Exercise goal :: A verbatim copy of the listing is needed; pictures are to be left out.

Given records ::

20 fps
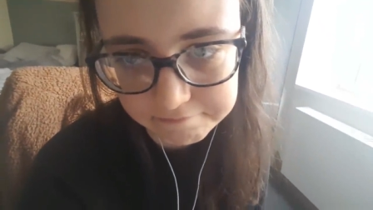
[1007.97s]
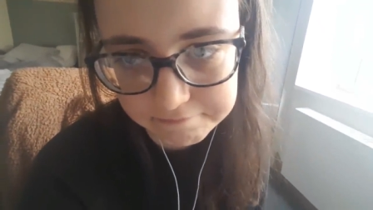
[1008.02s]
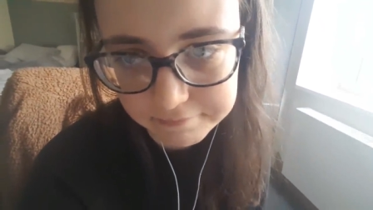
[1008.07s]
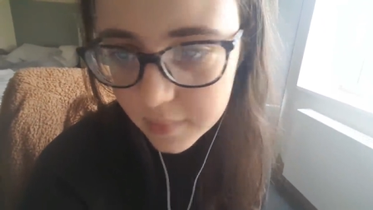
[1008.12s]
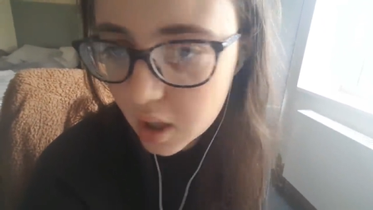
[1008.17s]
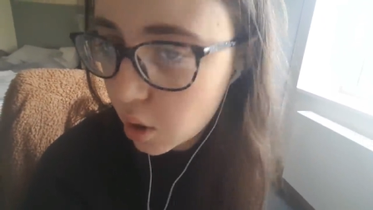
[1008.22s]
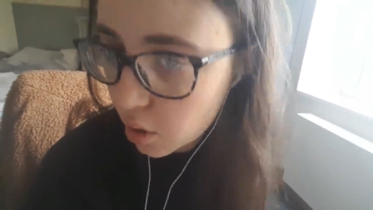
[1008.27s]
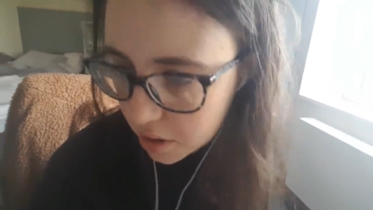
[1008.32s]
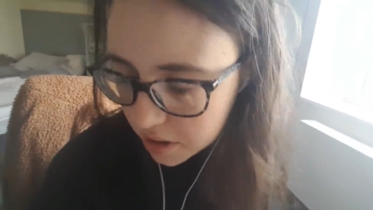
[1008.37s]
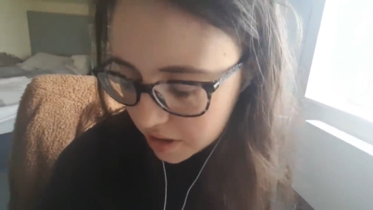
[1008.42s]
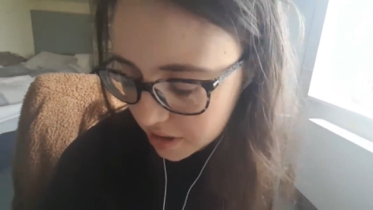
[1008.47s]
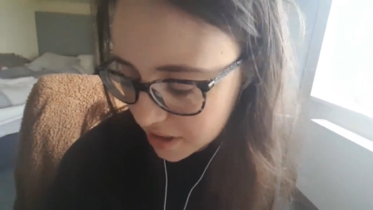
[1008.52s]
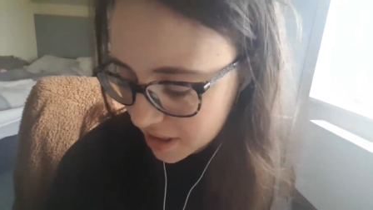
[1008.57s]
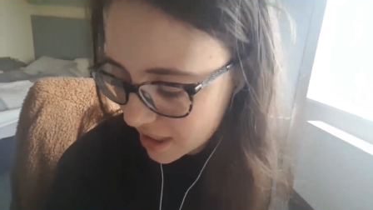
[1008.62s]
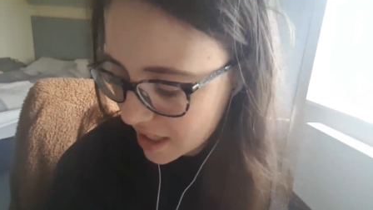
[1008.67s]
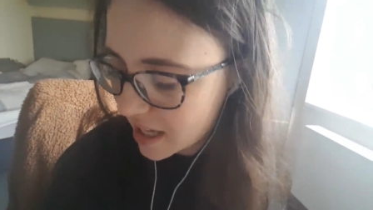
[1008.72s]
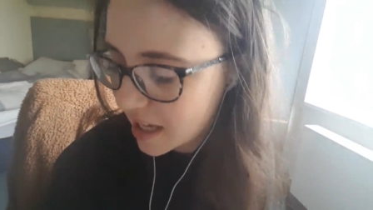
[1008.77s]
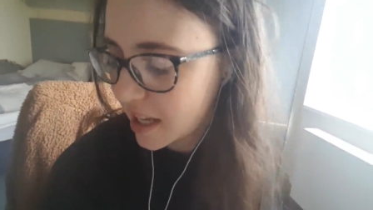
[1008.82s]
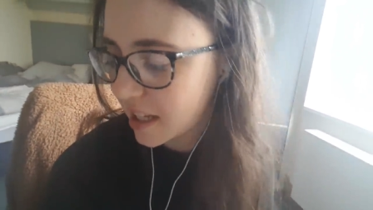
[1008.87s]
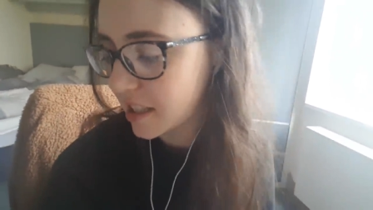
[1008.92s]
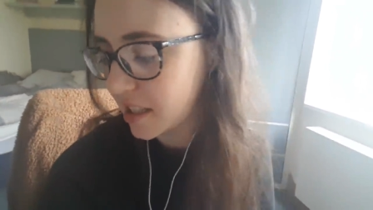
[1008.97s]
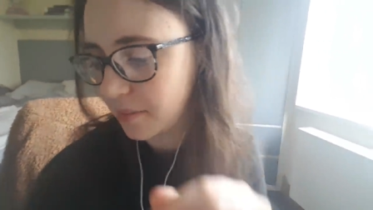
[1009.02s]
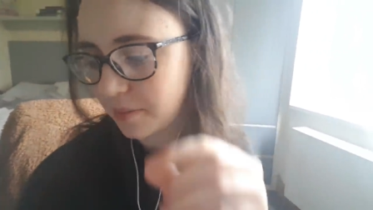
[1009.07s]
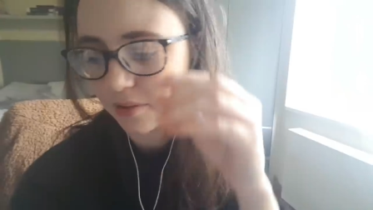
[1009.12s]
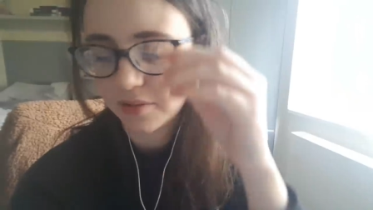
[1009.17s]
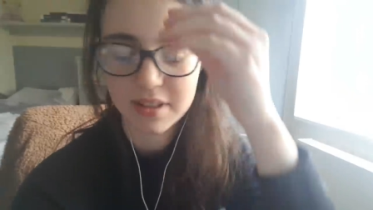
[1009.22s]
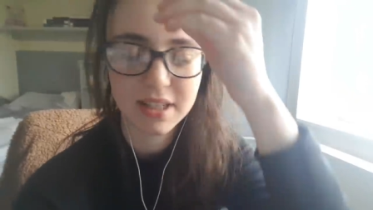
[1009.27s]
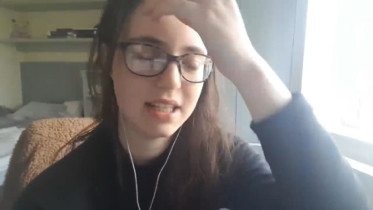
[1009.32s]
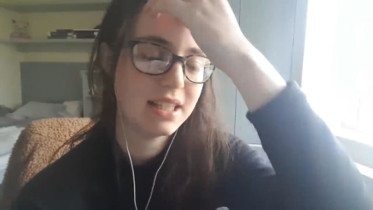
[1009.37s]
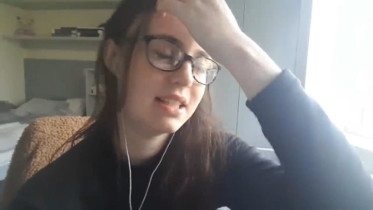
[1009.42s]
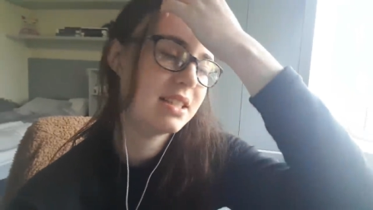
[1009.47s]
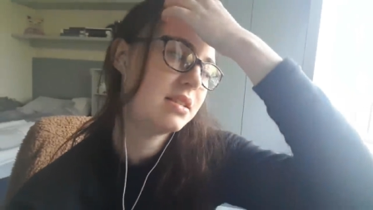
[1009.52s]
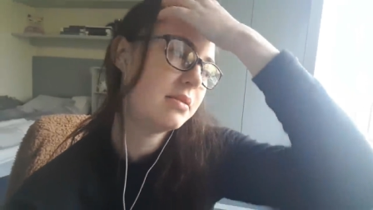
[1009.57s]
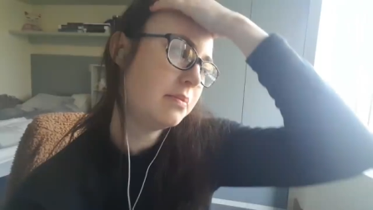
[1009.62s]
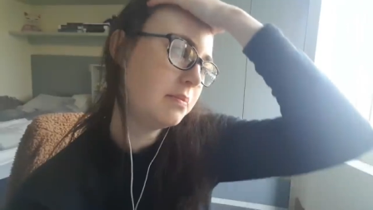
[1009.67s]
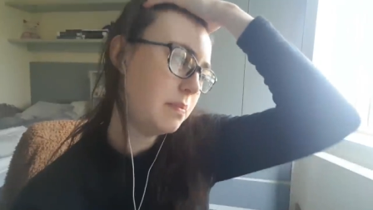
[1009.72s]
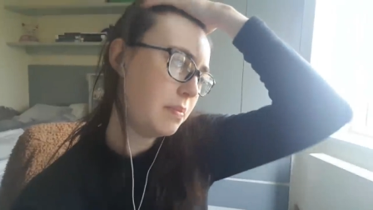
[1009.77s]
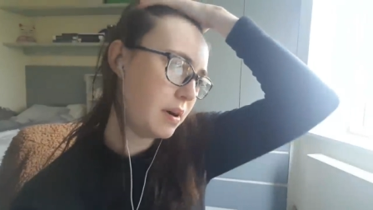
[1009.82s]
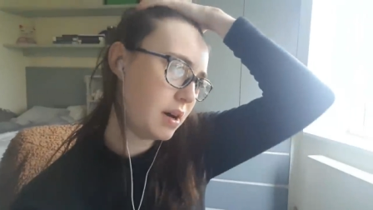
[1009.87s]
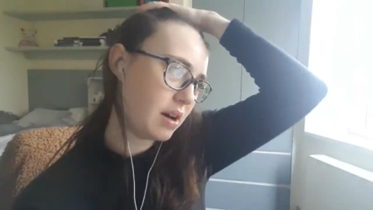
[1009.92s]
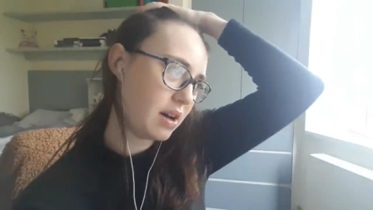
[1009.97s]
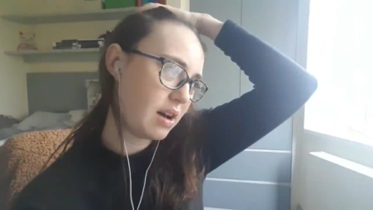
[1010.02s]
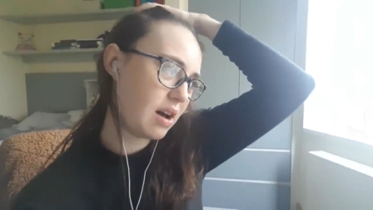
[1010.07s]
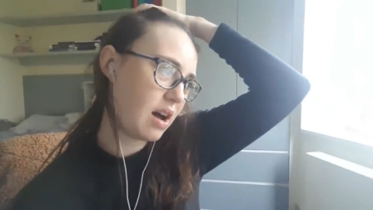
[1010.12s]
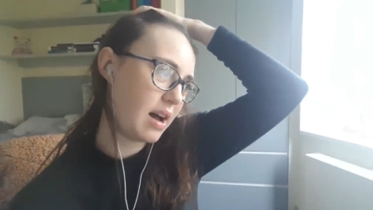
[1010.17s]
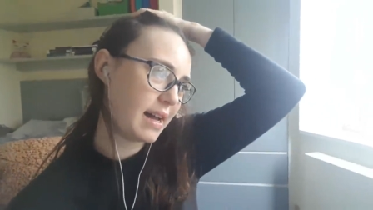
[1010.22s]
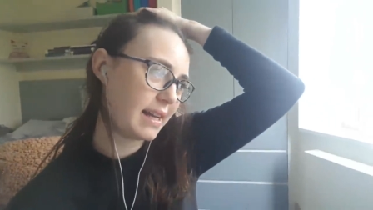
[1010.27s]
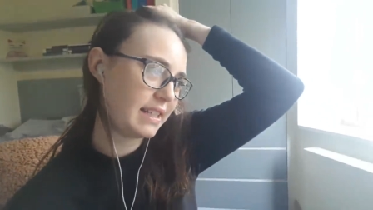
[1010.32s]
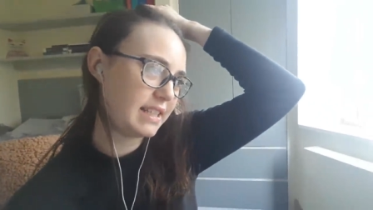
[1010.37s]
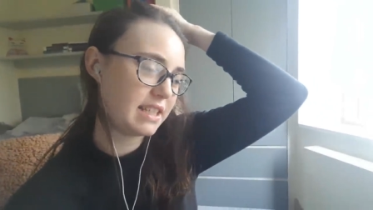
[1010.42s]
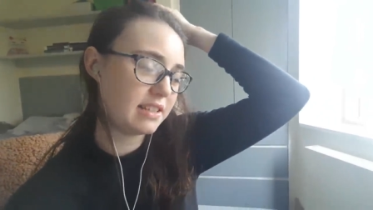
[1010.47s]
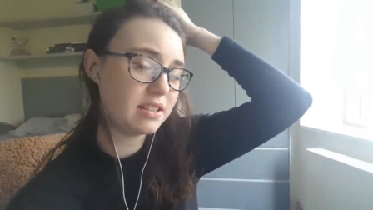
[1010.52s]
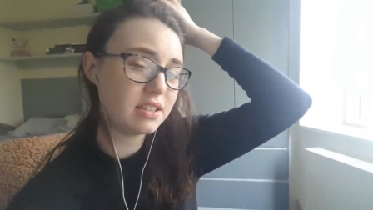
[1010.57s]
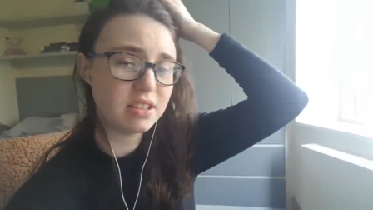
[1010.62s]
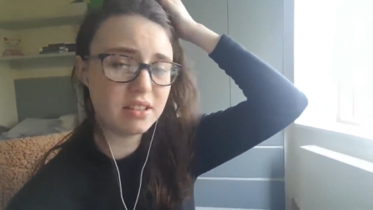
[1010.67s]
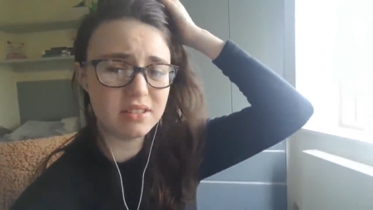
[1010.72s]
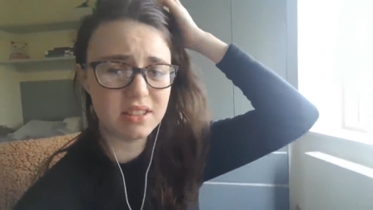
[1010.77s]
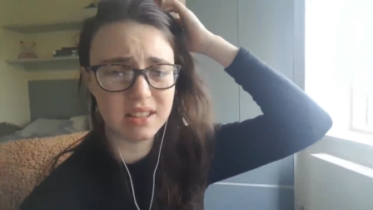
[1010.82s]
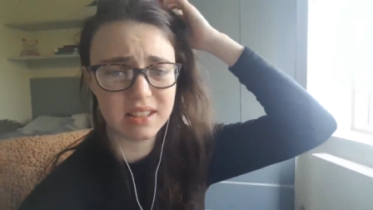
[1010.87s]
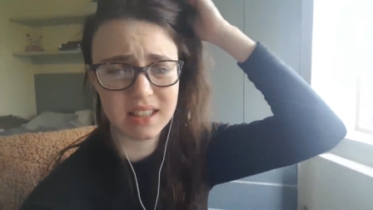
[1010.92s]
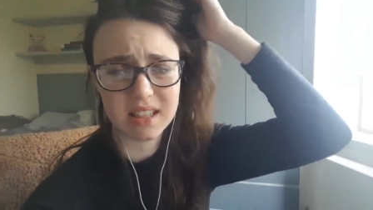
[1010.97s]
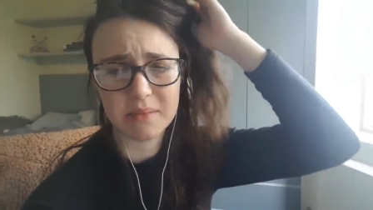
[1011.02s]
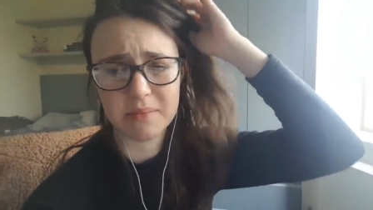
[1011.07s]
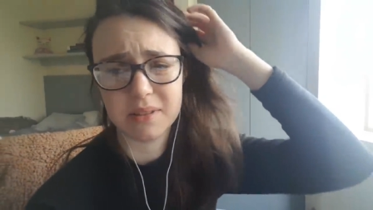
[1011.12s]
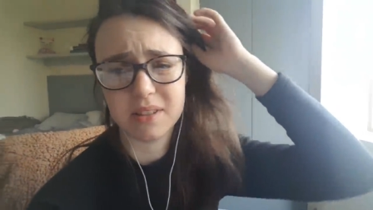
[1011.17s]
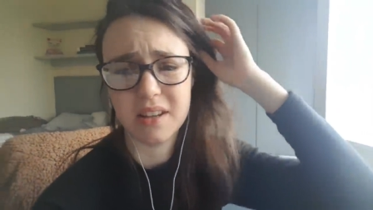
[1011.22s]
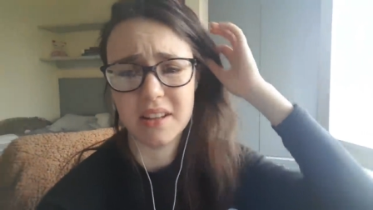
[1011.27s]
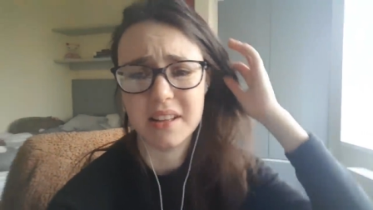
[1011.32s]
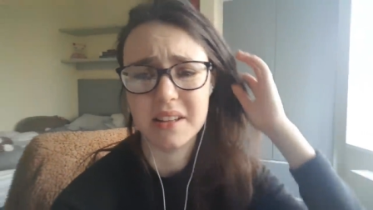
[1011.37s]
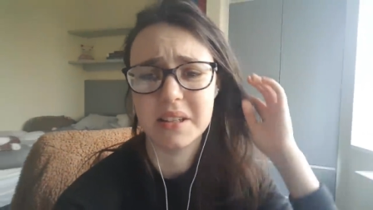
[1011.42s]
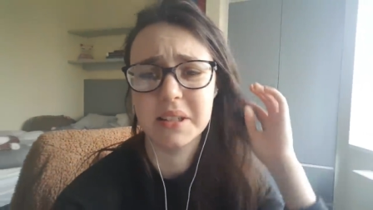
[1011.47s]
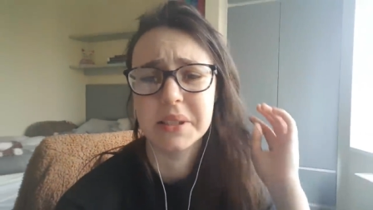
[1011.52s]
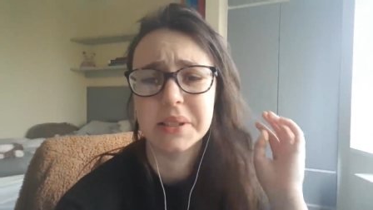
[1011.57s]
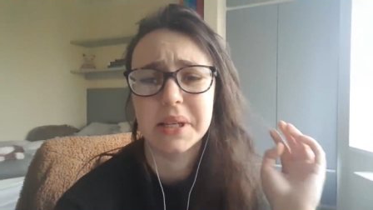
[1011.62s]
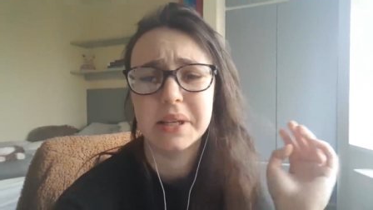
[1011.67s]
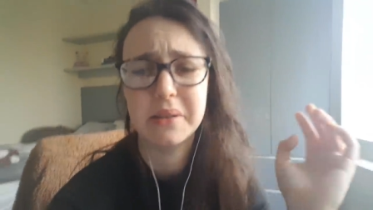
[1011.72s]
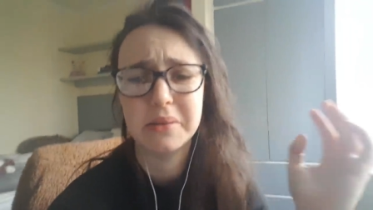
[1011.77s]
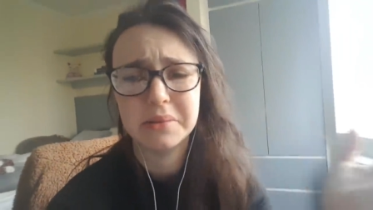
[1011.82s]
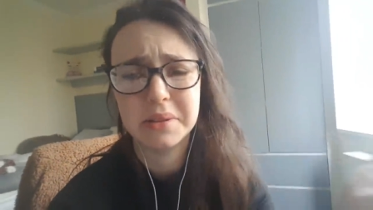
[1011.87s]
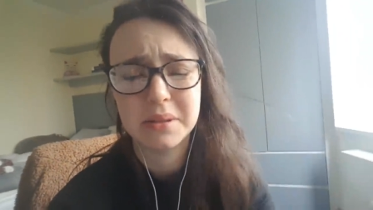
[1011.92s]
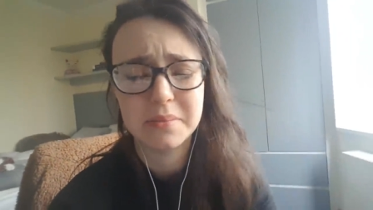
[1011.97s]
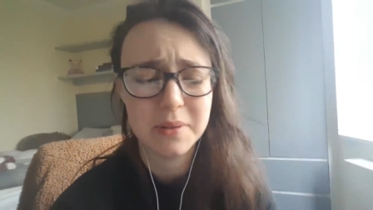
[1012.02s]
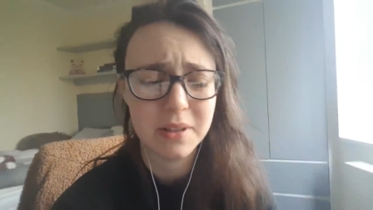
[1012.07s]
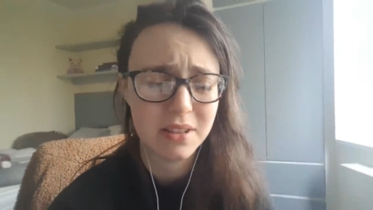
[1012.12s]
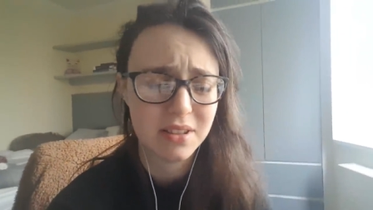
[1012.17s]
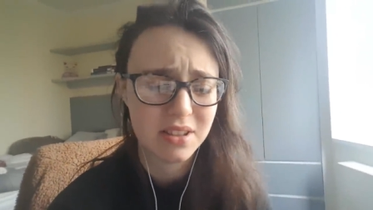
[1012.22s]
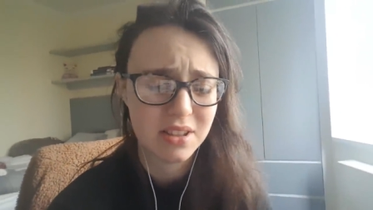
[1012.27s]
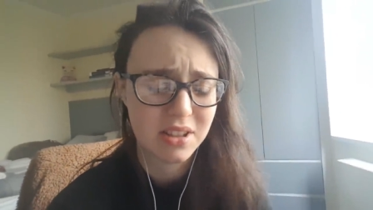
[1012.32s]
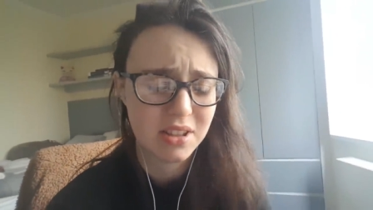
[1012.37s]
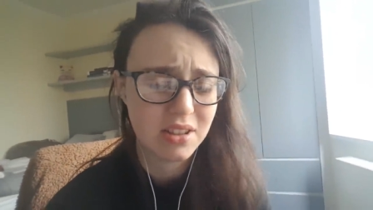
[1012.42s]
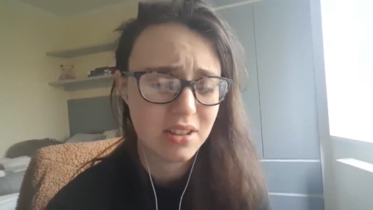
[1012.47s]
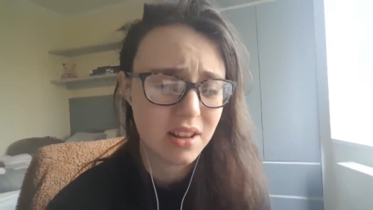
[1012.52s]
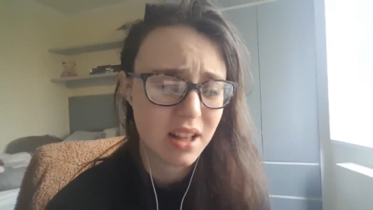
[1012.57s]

not good, to be honest, but I didn't go to sleep as early as I was supposed to.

Answer ::
20 fps
[1007.97s]
[1008.02s]
[1008.07s]
[1008.12s]
[1008.17s]
[1008.22s]
[1008.27s]
[1008.32s]
[1008.37s]
[1008.42s]
[1008.47s]
[1008.52s]
[1008.57s]
[1008.62s]
[1008.67s]
[1008.72s]
[1008.77s]
[1008.82s]
[1008.87s]
[1008.92s]
[1008.97s]
[1009.02s]
[1009.07s]
[1009.12s]
[1009.17s]
[1009.22s]
[1009.27s]
[1009.32s]
[1009.37s]
[1009.42s]
[1009.47s]
[1009.52s]
[1009.57s]
[1009.62s]
[1009.67s]
[1009.72s]
[1009.77s]
[1009.82s]
[1009.87s]
[1009.92s]
[1009.97s]
[1010.02s]
[1010.07s]
[1010.12s]
[1010.17s]
[1010.22s]
[1010.27s]
[1010.32s]
[1010.37s]
[1010.42s]
[1010.47s]
[1010.52s]
[1010.57s]
[1010.62s]
[1010.67s]
[1010.72s]
[1010.77s]
[1010.82s]
[1010.87s]
[1010.92s]
[1010.97s]
[1011.02s]
[1011.07s]
[1011.12s]
[1011.17s]
[1011.22s]
[1011.27s]
[1011.32s]
[1011.37s]
[1011.42s]
[1011.47s]
[1011.52s]
[1011.57s]
[1011.62s]
[1011.67s]
[1011.72s]
[1011.77s]
[1011.82s]
[1011.87s]
[1011.92s]
[1011.97s]
[1012.02s]
[1012.07s]
[1012.12s]
[1012.17s]
[1012.22s]
[1012.27s]
[1012.32s]
[1012.37s]
[1012.42s]
[1012.47s]
[1012.52s]
[1012.57s]

not good, to be honest, but I didn't go to sleep as early as I was supposed to.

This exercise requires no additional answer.